Specimen Type: Tea leaves
Background: Client is a listed company in China. They specialise in the production and distribution of instant noodles and RTD beverages.
Objective (1): Using ProfilePrint’s Profile Prediction module to shorten New Product Development cycles.
Results: Client provided thirty-three (33) samples of oolong tea leaves and a specimen of the target oolong tea standard with sensory data.
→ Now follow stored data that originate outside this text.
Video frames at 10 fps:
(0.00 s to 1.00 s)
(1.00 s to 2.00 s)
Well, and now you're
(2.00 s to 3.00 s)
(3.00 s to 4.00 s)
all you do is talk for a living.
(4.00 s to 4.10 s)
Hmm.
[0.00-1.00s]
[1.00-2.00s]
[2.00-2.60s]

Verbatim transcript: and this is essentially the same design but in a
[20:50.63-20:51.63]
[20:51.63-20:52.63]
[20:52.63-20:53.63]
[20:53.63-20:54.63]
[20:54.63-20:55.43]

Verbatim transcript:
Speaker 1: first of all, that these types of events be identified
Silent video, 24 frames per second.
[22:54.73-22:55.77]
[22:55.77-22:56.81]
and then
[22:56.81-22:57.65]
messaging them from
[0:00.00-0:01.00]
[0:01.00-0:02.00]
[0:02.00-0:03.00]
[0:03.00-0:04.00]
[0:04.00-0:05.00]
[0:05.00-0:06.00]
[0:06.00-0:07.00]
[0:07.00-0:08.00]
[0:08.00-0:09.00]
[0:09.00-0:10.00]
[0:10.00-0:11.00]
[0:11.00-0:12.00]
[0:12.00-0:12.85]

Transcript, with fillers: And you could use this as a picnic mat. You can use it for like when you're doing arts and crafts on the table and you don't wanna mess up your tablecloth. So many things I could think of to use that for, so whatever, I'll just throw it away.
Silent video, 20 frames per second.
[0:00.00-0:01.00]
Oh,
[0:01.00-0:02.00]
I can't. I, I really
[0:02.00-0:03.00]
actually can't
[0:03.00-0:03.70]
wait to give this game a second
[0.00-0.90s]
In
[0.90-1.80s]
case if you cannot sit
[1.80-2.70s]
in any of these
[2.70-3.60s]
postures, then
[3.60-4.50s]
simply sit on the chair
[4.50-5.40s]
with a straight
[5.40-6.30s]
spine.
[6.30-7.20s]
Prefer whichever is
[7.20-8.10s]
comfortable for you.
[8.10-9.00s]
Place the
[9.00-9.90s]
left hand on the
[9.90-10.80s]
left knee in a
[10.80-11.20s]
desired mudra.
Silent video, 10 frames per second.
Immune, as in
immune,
The model consists of 8 parameters – four describing taste and four describing aroma. The AI models were successfully established on the ProfilePrint platform, with a low mean relative error value of 7.9% and 9.0% respectively.











o4.
blend



Specimen Type: Tea leaves
Background: Client is a listed company in China. They specialise in the production and distribution of instant noodles and RTD beverages.
Objective (2): Using ProfilePrint Blend Recommendation module to proposed blend percentage of all available samples to achieve the target taste profile provided by the client, greatly reducing time and effort required for new product development.
Results: To verify the blend prediction, samples of the proposed blend were mixed using existing samples of dry oolong tea leaves. The proposed blend has close accuracy of 92.7% match against the target within seconds instead of the traditional process that requires expert tasters over few hours.